Indonesia, sebagai ekonomi terbesar di ASEAN, menghadapi dilema ini secara langsung. Di satu sisi, Indonesia membutuhkan investasi China untuk proyek-proyek infrastruktur besarnya. Di sisi lain, Indonesia juga harus mempertahankan kedaulatannya di perairan Natuna yang berbatasan dengan klaim Nine-Dash Line China.

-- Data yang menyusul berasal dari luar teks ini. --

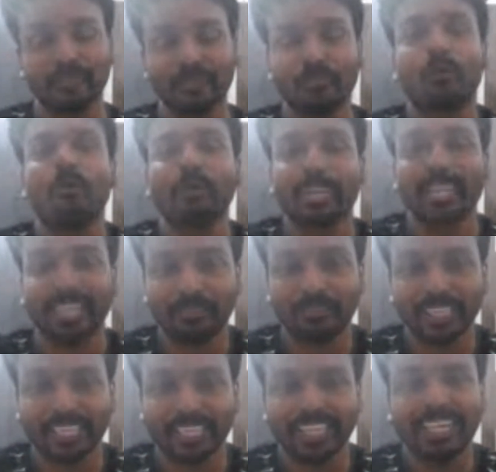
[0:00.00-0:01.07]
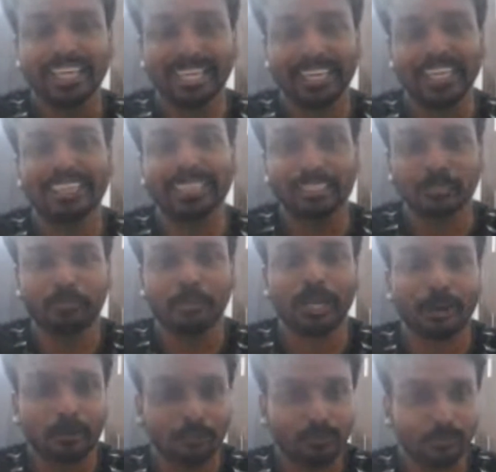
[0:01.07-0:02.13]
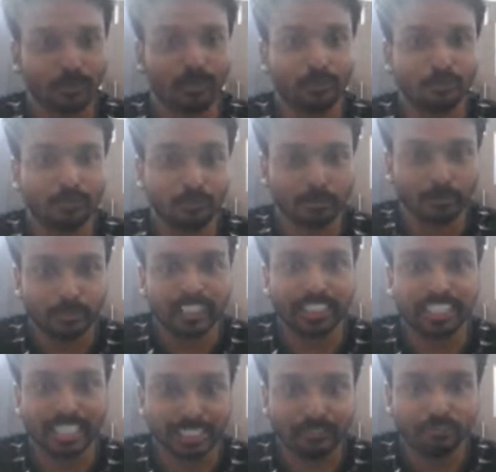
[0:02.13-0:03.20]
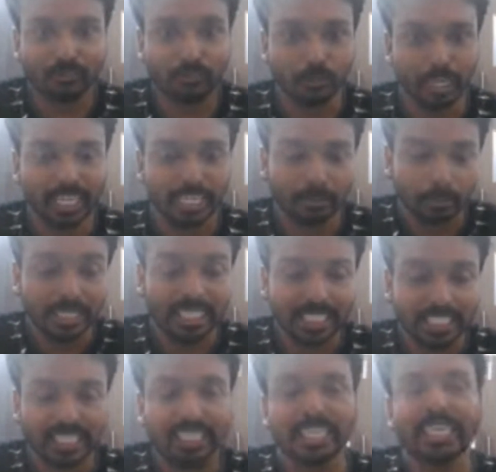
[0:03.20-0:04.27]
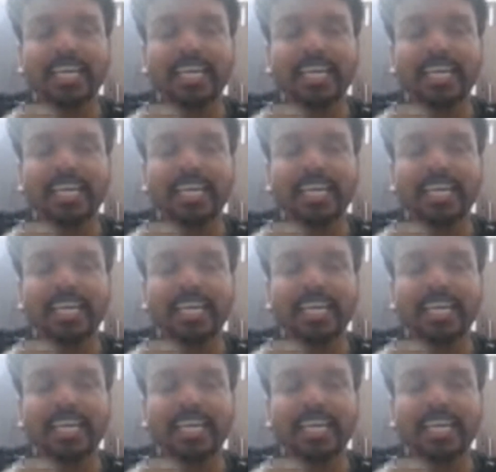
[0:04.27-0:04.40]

they will vomit if they get the smell of non-vegetarian food like meat.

Dilema serupa dihadapi oleh Malaysia dan Filipina, yang telah menerima investasi besar dari China namun juga menghadapi tantangan teritorial di Laut China Selatan.
Dilema Strategis
GSI juga menciptakan dilema strategis bagi ASEAN sebagai organisasi. ASEAN telah lama menganut prinsip sentralitas ASEAN dan non-alignment dalam urusan keamanan regional (Acharya, 2014). GSI berpotensi mengganggu keseimbangan ini dengan mendorong polarisasi antara blok yang dipimpin China dan blok yang dipimpin AS.

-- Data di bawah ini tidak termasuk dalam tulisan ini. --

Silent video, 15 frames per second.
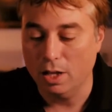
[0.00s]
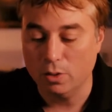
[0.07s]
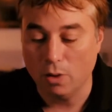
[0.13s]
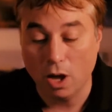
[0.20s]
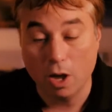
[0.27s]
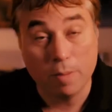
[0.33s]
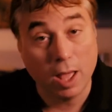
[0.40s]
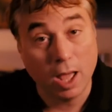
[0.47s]

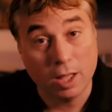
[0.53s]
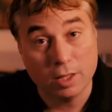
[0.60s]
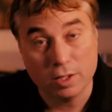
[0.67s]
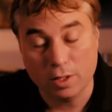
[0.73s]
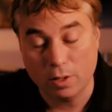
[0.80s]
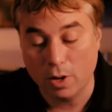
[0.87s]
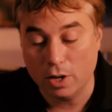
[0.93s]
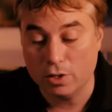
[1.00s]
So I hope that
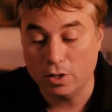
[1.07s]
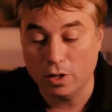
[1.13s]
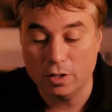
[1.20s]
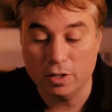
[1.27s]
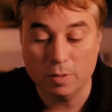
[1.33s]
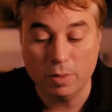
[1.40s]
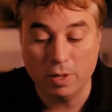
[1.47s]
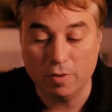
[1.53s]
answered the question
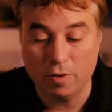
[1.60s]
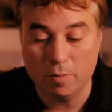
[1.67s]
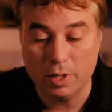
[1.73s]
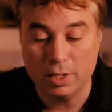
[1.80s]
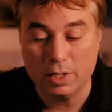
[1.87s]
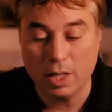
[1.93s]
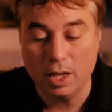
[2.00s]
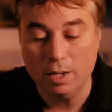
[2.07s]
on the
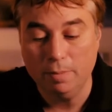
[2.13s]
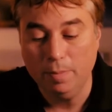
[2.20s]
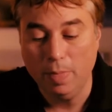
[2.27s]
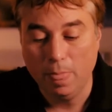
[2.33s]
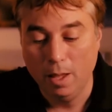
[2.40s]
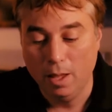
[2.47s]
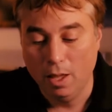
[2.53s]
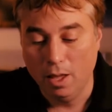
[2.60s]
PvP slider.
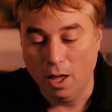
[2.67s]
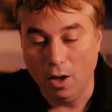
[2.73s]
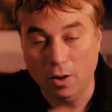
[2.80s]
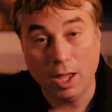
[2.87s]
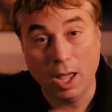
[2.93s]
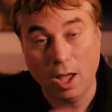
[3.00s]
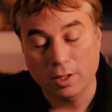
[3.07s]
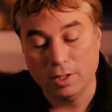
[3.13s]

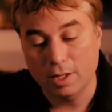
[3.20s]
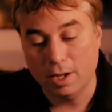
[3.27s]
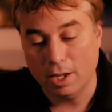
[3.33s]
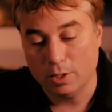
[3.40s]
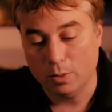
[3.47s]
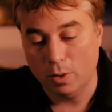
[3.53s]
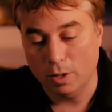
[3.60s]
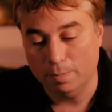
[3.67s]
Okay, on to the next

Dari perspektif konstruktivis, GSI dapat dilihat sebagai upaya China untuk membentuk ulang norma dan identitas keamanan regional (Wendt, 1992). Ini menciptakan tantangan bagi ASEAN dalam mempertahankan narasinya sendiri tentang keamanan regional yang berpusat pada ASEAN.

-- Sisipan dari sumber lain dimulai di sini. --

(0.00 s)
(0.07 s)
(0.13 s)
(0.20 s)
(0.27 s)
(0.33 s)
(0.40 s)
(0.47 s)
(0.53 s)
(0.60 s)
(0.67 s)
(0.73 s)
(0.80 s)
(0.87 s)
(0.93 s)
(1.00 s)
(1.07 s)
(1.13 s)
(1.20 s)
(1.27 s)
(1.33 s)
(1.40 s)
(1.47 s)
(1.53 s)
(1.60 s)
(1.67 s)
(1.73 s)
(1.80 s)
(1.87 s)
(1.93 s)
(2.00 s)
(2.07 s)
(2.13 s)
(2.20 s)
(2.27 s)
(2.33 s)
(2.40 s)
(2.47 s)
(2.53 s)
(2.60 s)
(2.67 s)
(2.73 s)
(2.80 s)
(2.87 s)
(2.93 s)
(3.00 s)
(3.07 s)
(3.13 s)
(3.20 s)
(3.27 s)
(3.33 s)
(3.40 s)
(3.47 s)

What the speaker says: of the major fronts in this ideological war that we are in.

Dilema ini terlihat dalam respons ASEAN terhadap GSI. Ada kekhawatiran bahwa GSI dapat memperburuk ketegangan di ASEAN dan melemahkan kohesi organisasi. Namun, ASEAN juga tidak dapat sepenuhnya menolak GSI tanpa risiko alienasi China.
Singapura, sebagai negara kecil yang sangat bergantung pada stabilitas regional, menghadapi dilema ini secara langsung. Singapura harus menyeimbangkan hubungannya dengan China dan AS, sambil tetap mempertahankan prinsip netralitas dan mendukung sentralitas ASEAN.
Implikasi
Menghadapi dilema-dilema ini, ASEAN perlu mengadopsi pendekatan yang hati-hati dan nuansa. Beberapa langkah yang dapat dipertimbangkan meliputi:
1. Memperkuat solidaritas internal: Seperti yang disarankan oleh Natalegawa (2023), ASEAN perlu memprioritaskan konsultasi rutin dan meningkatkan mekanisme pembangunan konsensus. Ini akan memungkinkan ASEAN untuk menghadapi GSI dengan posisi yang lebih kuat dan terpadu.